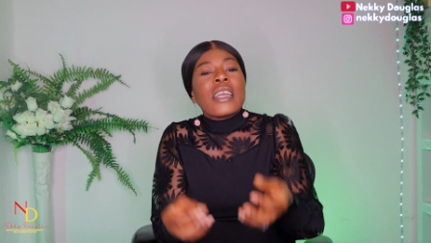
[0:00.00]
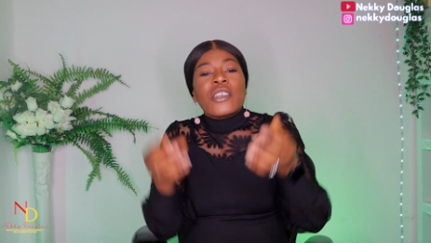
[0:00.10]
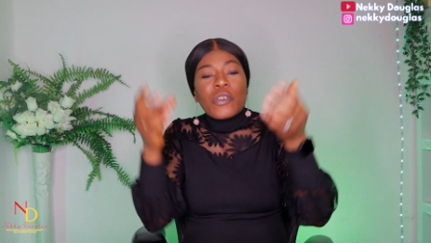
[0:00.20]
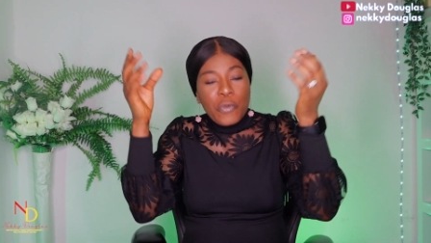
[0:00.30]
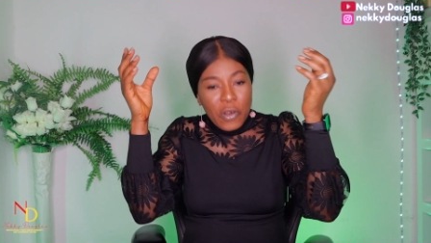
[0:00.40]

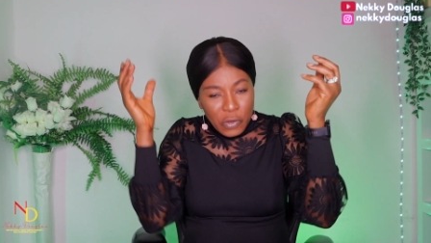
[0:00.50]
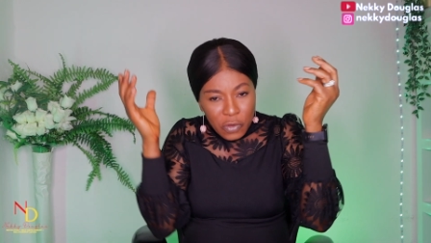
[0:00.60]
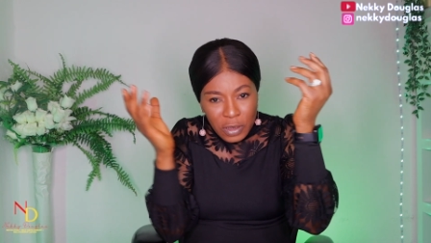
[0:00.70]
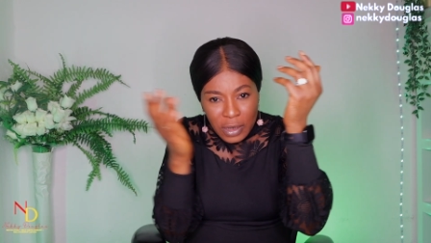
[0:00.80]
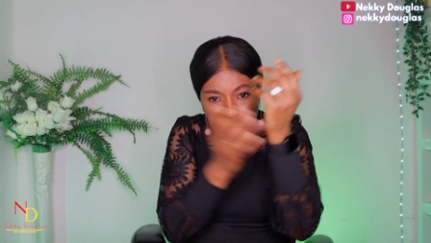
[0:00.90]
she will
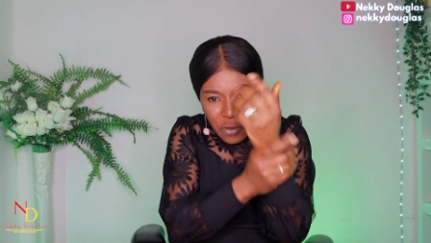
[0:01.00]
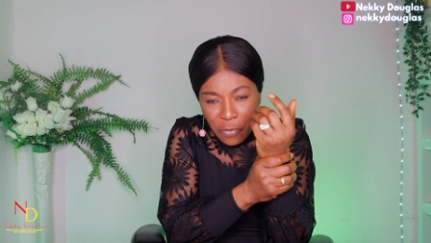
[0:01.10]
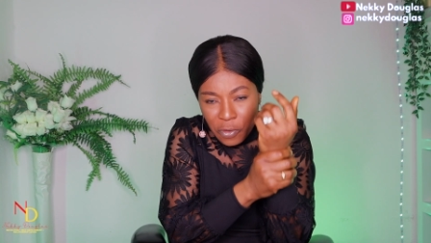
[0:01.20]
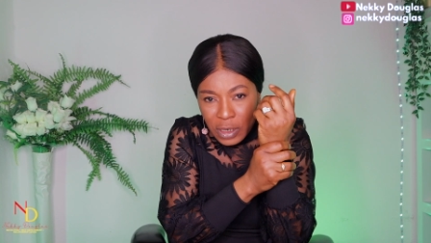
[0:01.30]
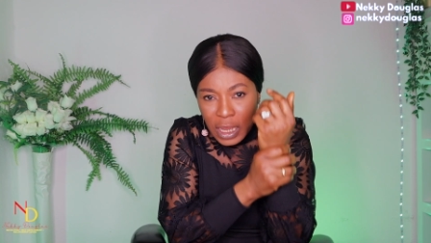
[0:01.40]
also deny you
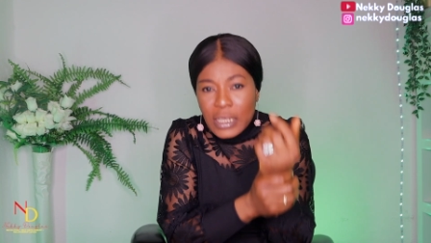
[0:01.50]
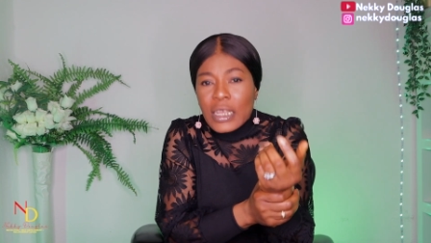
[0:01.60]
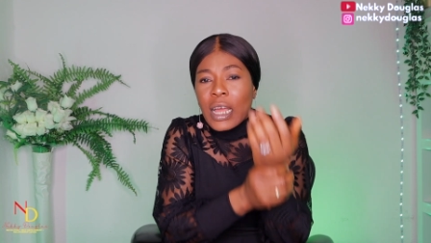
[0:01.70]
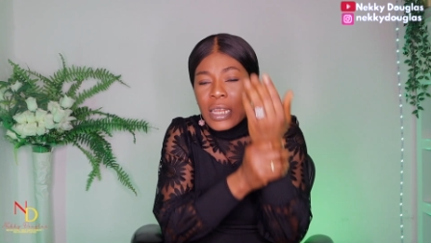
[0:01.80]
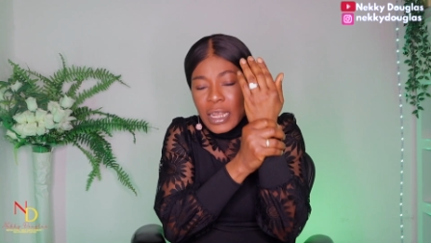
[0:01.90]
for that
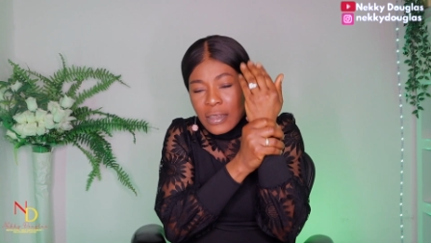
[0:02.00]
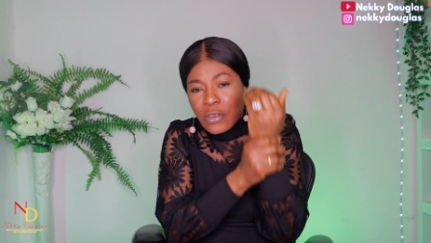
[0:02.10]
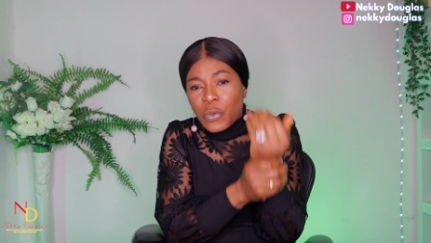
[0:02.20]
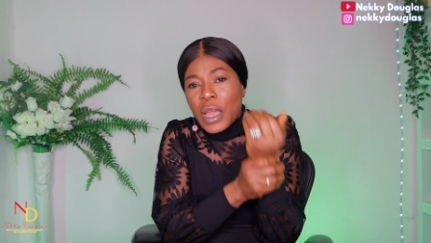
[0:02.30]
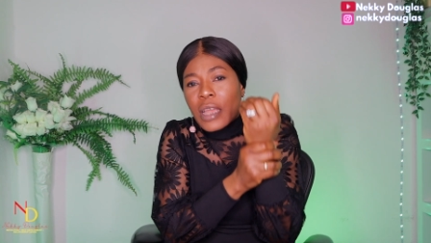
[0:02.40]
and that
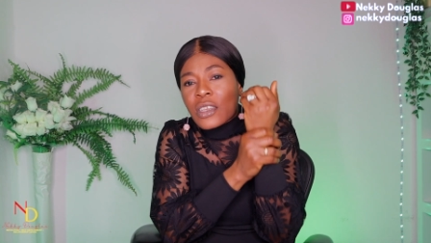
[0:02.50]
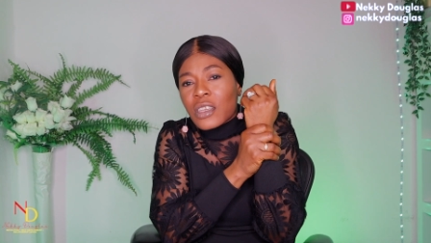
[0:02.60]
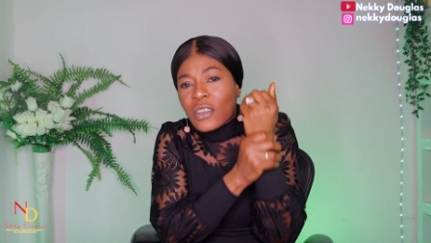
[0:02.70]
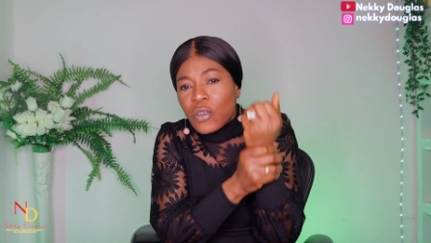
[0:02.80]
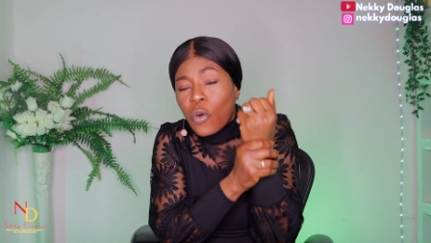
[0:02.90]
is where
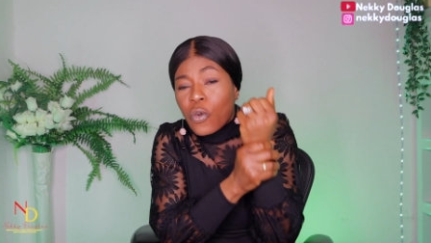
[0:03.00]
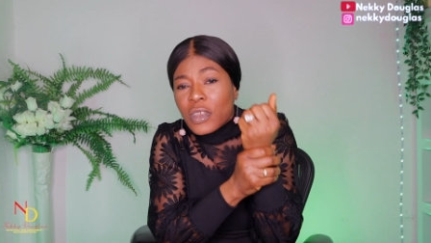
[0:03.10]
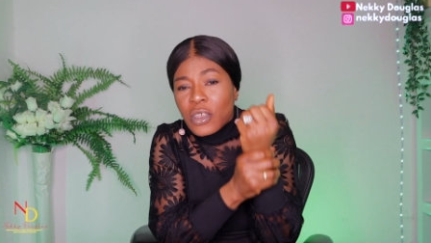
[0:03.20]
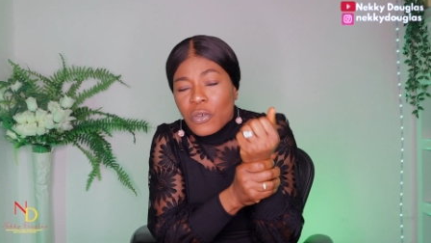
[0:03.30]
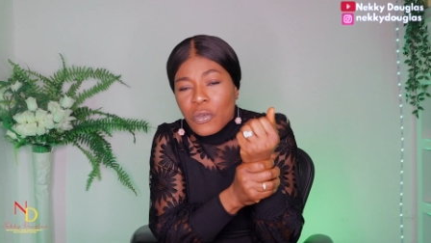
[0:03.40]
she's
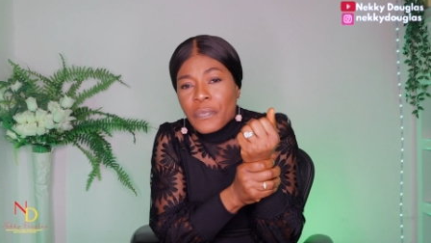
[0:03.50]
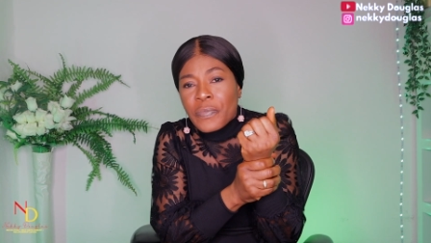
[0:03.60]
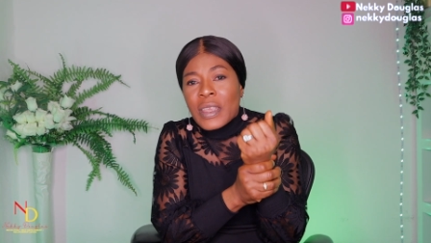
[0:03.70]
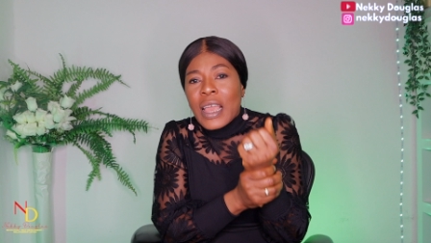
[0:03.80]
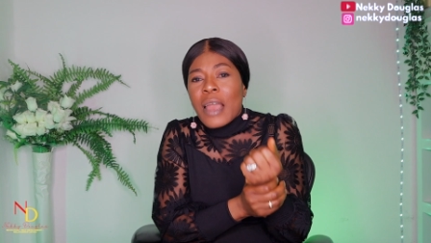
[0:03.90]
holding you
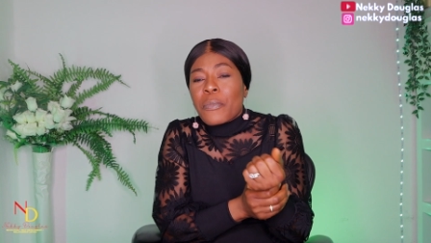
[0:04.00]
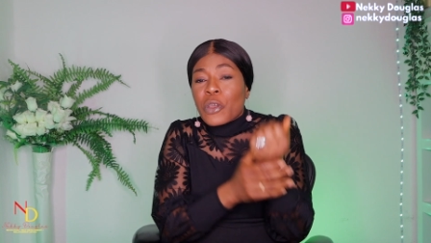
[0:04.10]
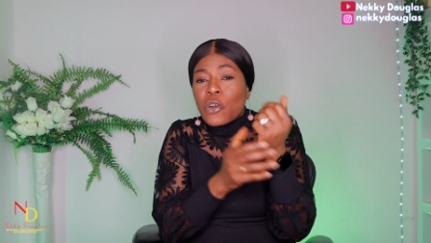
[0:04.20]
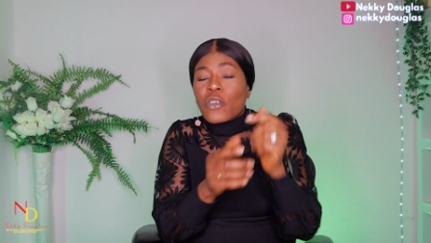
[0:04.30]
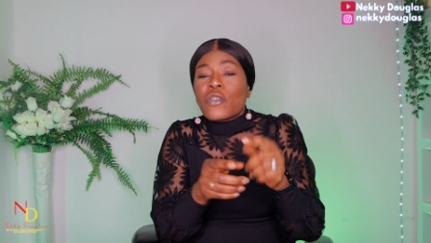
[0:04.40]

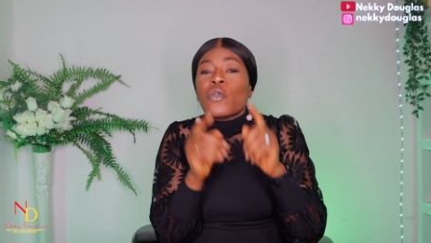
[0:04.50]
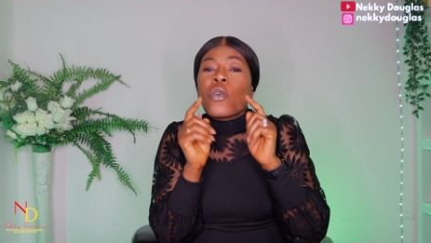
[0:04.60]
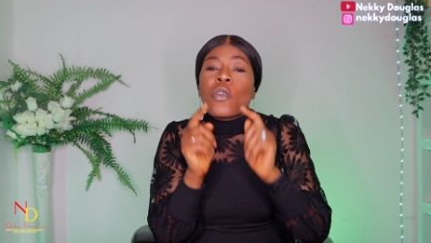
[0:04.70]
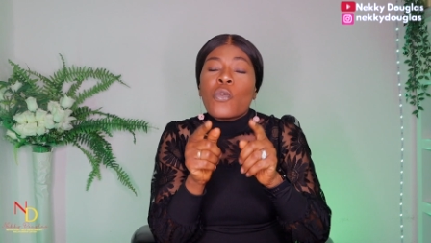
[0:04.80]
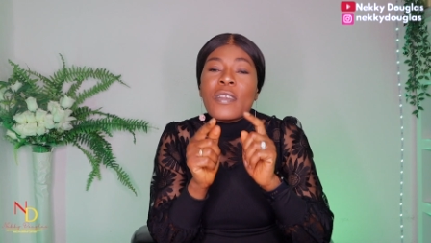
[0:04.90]
because you
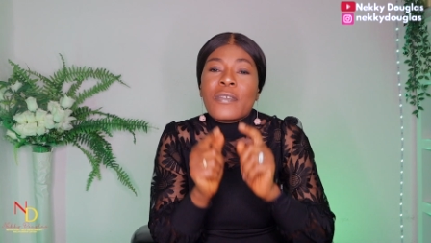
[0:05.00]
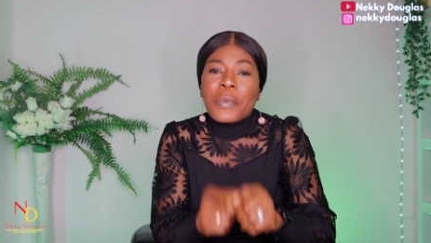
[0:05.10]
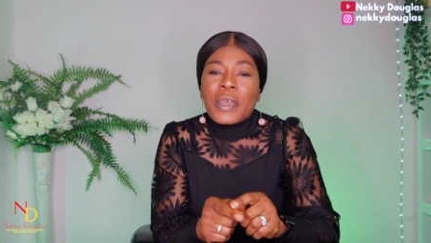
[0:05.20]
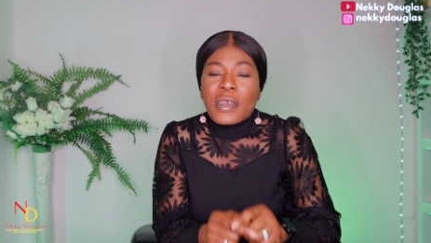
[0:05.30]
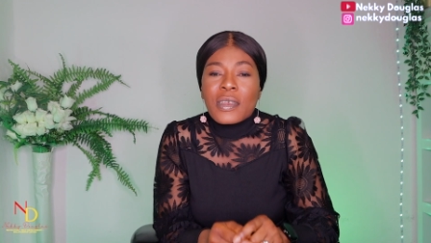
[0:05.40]
always
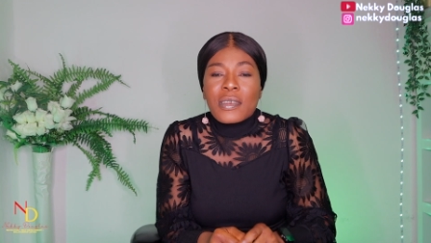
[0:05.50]
beg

^^^^

The result should be a verbatim copy of the data, free of pictures.

[0:00.00]
[0:00.10]
[0:00.20]
[0:00.30]
[0:00.40]

[0:00.50]
[0:00.60]
[0:00.70]
[0:00.80]
[0:00.90]
she will
[0:01.00]
[0:01.10]
[0:01.20]
[0:01.30]
[0:01.40]
also deny you
[0:01.50]
[0:01.60]
[0:01.70]
[0:01.80]
[0:01.90]
for that
[0:02.00]
[0:02.10]
[0:02.20]
[0:02.30]
[0:02.40]
and that
[0:02.50]
[0:02.60]
[0:02.70]
[0:02.80]
[0:02.90]
is where
[0:03.00]
[0:03.10]
[0:03.20]
[0:03.30]
[0:03.40]
she's
[0:03.50]
[0:03.60]
[0:03.70]
[0:03.80]
[0:03.90]
holding you
[0:04.00]
[0:04.10]
[0:04.20]
[0:04.30]
[0:04.40]

[0:04.50]
[0:04.60]
[0:04.70]
[0:04.80]
[0:04.90]
because you
[0:05.00]
[0:05.10]
[0:05.20]
[0:05.30]
[0:05.40]
always
[0:05.50]
beg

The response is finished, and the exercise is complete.